Now, we can go ahead and create an Angular service that will make requests to this endpoint.
export type GeminiResponse = {
candidates: {
content: {
parts: {
text: string
}[]
}
}[];
}
@Injectable({providedIn: 'root'})
export class GenAIService {
readonly #http = inject(HttpClient);
generateContent(prompt: string) {
return this.#http.post<GeminiResponse>('http://localhost:3000/generate', {prompt}).pipe(
// map the response to just return the generated text
map(
response => response.candidates[0]?.content.parts[0].text || 'No response',
)
)
}
}
As we can see, the GeminiResponse
type we created is a quite intimidating on its own, even more so considering we omitted most of the fields, leaving behind only the part that actually contains the generated text. However, don't be scared by it, simply copy it and keep, since 90% of the time you will only care about the inner parts
field that contains the actual data.
Now, we can set up a component to use this service and display the generated content:
@Component({
template: `
<div class="container">
<h2>AI Text Generator</h2>
<form #textForm="ngForm" (ngSubmit)="generateResponse()" class="form">
<div class="input-group">
<label for="prompt">Enter your prompt:</label>
<textarea
id="prompt"
name="prompt"
[(ngModel)]="prompt"
required
placeholder="Type your prompt here..."
rows="4"
class="textarea">
</textarea>
</div>
<button
type="submit"
[disabled]="!textForm.form.valid"
class="submit-btn">
Generate Response
</button>
</form>
@let response = generatedResponse();
<div class="response-section">
<h3>Response:</h3>
<div
[class.response-box]="response.error === null"

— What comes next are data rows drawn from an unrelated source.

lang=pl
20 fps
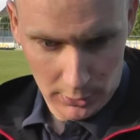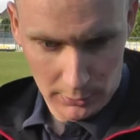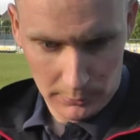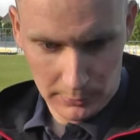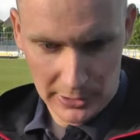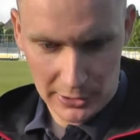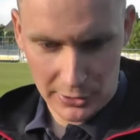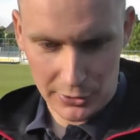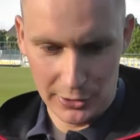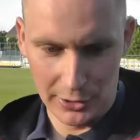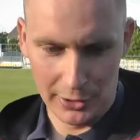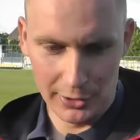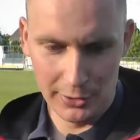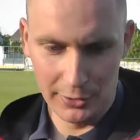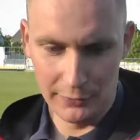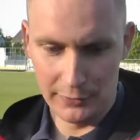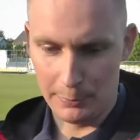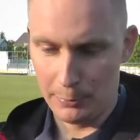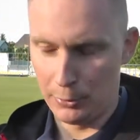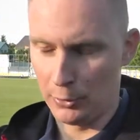Pierwsze
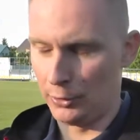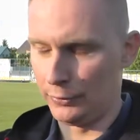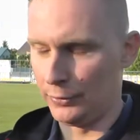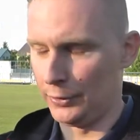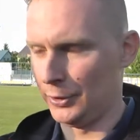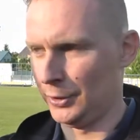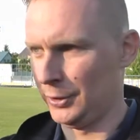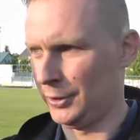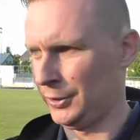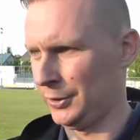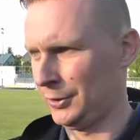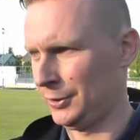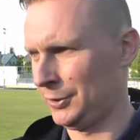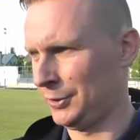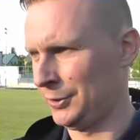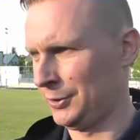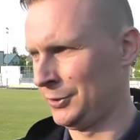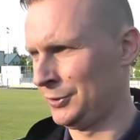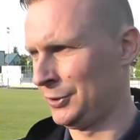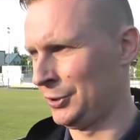dwie połowy
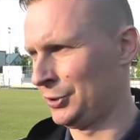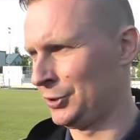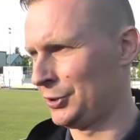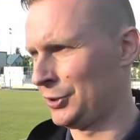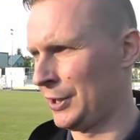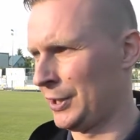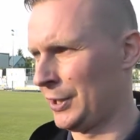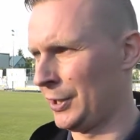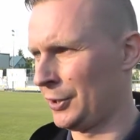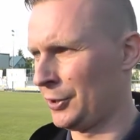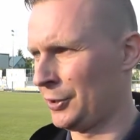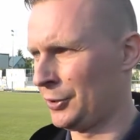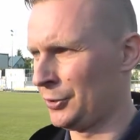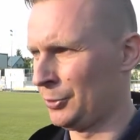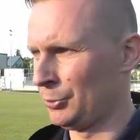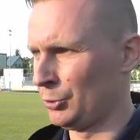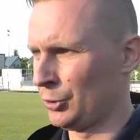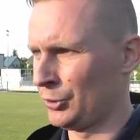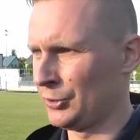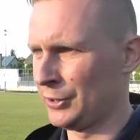z tych czterech są
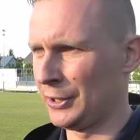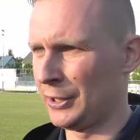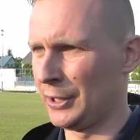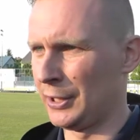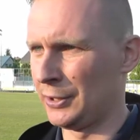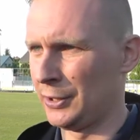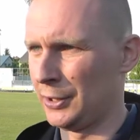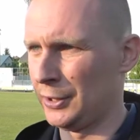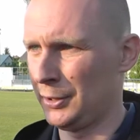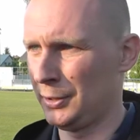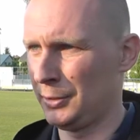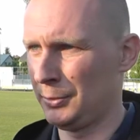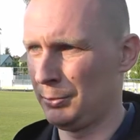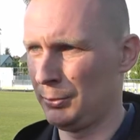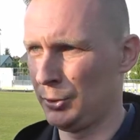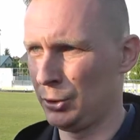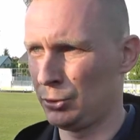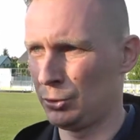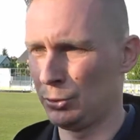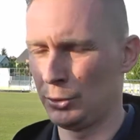już rozegrane.
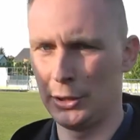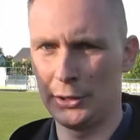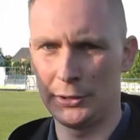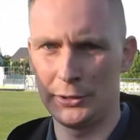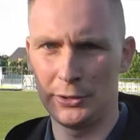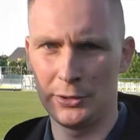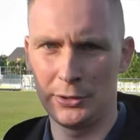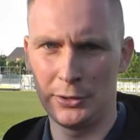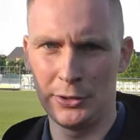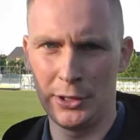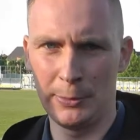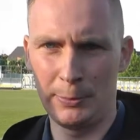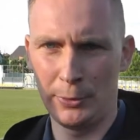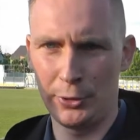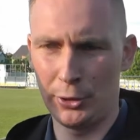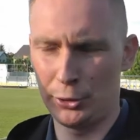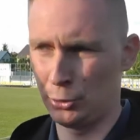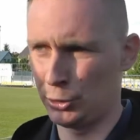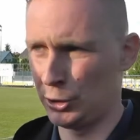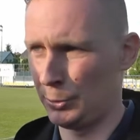Mecz u nas nie
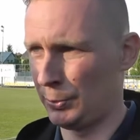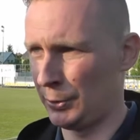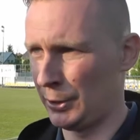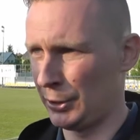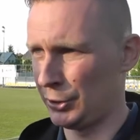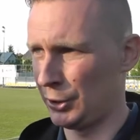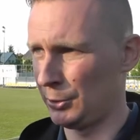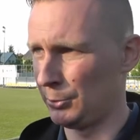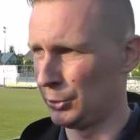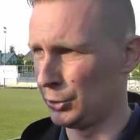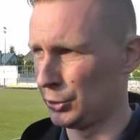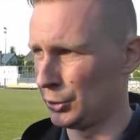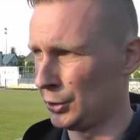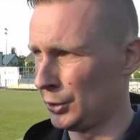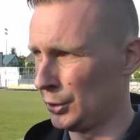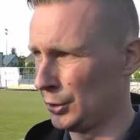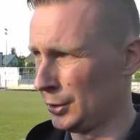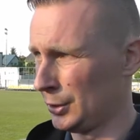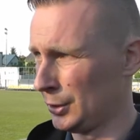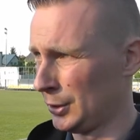potoczył się po naszej
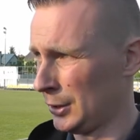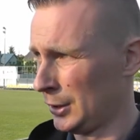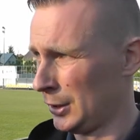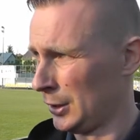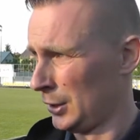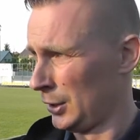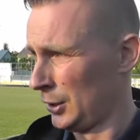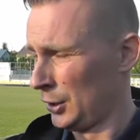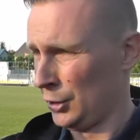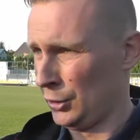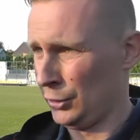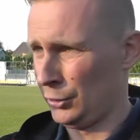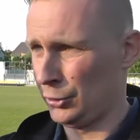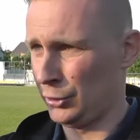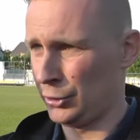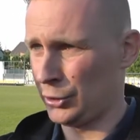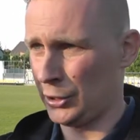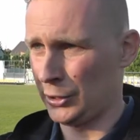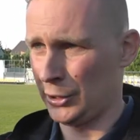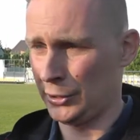myśli.
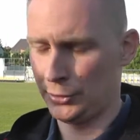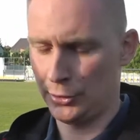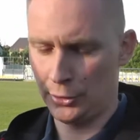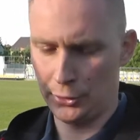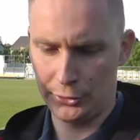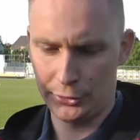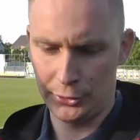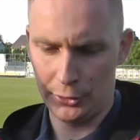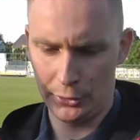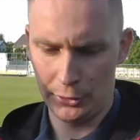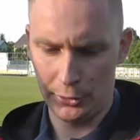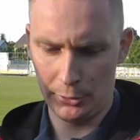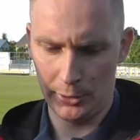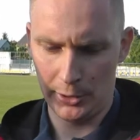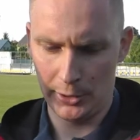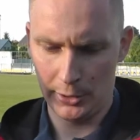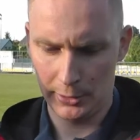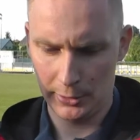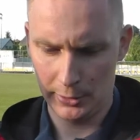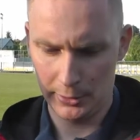Troszkę nas
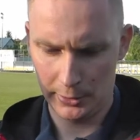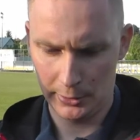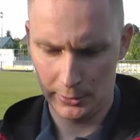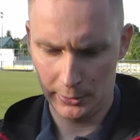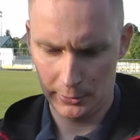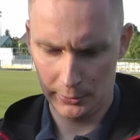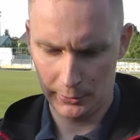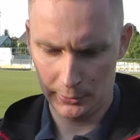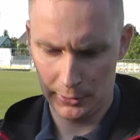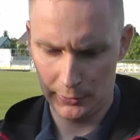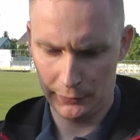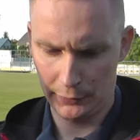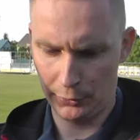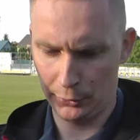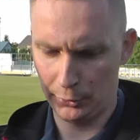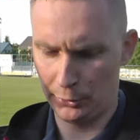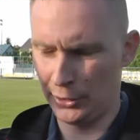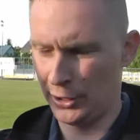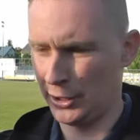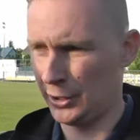rozstroiła
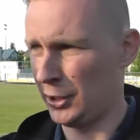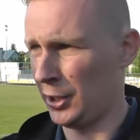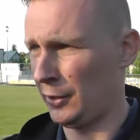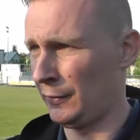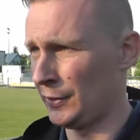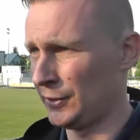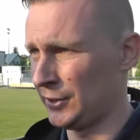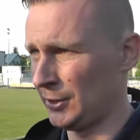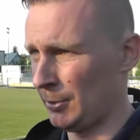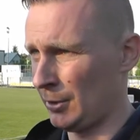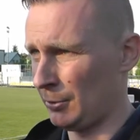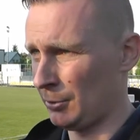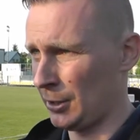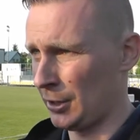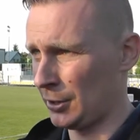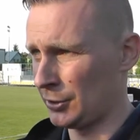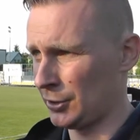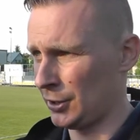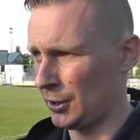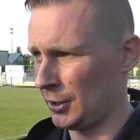niefortunna interwencja
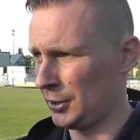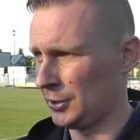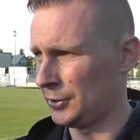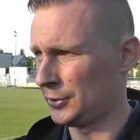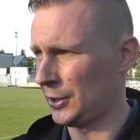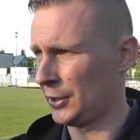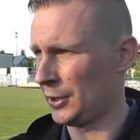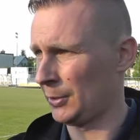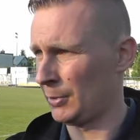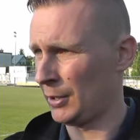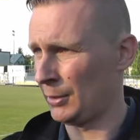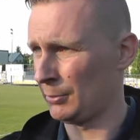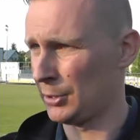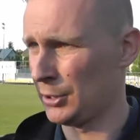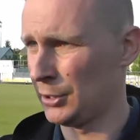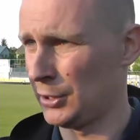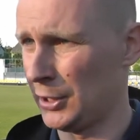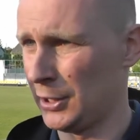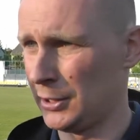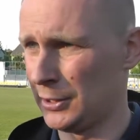bramkarza i strata bramki
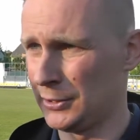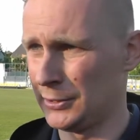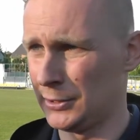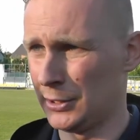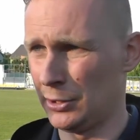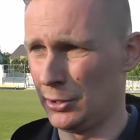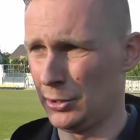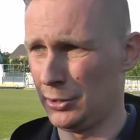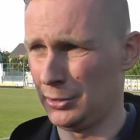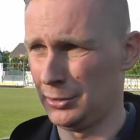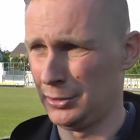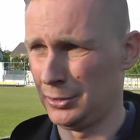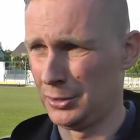na 1-0.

[class.error-box]="response.error !== null">
{{ response.text }}
</div>
</div>
</div>
`,
})
export class GenerateTextComponent {
readonly #genAI = inject(GenAIService);
prompt = signal('');
generatedResponse = signal<{text: string, error: string | null}>({
text: '',
error: null,
});
generateResponse() {
// I would be very very happy to do this via resources
// but they do not yet support POST requests
// P.S. read more about resources in my article: https://www.angularspace.com/meet-http-resource/
this.#genAI.generateContent(this.prompt()).subscribe({
next: (response) => this.generatedResponse.set({
text: response, error: null,
}),
error: () => this.generatedResponse.set({
text: '', error: 'Error generating text',
})
});
}
}
As we can see, on the frontend part this is reasonably simple, as we just invoke our service, make the HTTP request, store the data in a signal, and display it. Nothing too fancy, and nothing too complex.
At this point, we might want to get excited and jump into more complex stuff, like making chats, streaming responses and so on, however, I suggest we make a sideways move and explore a little bit some of the configuration options we have when making requests to Gemini, since this will help us a lot in the future.
Configuring Gemini API
Configuring models
Let's go back for a moment, and remember that we selected a specific model to make requests to, namely gemini-1.5-pro
. While this is a very capable model by itself, we might want to explore other models, since different tasks might require using more (or sometimes, surprisingly, less!) powerful models.
We can do this by creating an endpoint that specifically lists the available models:
app.get('/models', async (req, res) => {
try {
const response = await genAI.models.list();
res.json(response);
} catch (error) {
console.error('Error listing models:', error);
res.status(500).json({ error: 'Failed to list models' });
}
});
Now, we can create a component with an httpResource
that allows us to see the list of models:
@Component({
template: `
<div class="models-container">
<h2>Available Models</h2>
@if (modelsResource.isLoading()) {
<div class="loading">Loading models...</div>
}
@if (modelsResource.error()) {
<div class="error">Error loading models: {{ modelsResource.error() }}</div>
}
@if (modelsResource.value(); as models) {
<ul class="models-list">
@for (model of modelsResource.value()?.pageInternal; track model.name) {
<li class="model-card">
<h3>{{ model.displayName }}</h3>
<p><strong>Name:</strong> {{ model.name }}</p>
</li>
}
</ul>
}
</div>
`,
})
export class ModelsListComponent {
modelsResource = httpResource<{pageInternal: {name: string, displayName: string}[]}>(
() => 'http://localhost:3000/models'
);
}
Now, if we open this component, we will see a big list (around 50) of Gemini models, each tailored for different tasks. Some models are better at reasoning, useful for tasks involving complex instructions and logic, some are simply better as conversational and work faster, some are specialized for image or video generation, and some are embedding models (we will learn about those in later articles of this series).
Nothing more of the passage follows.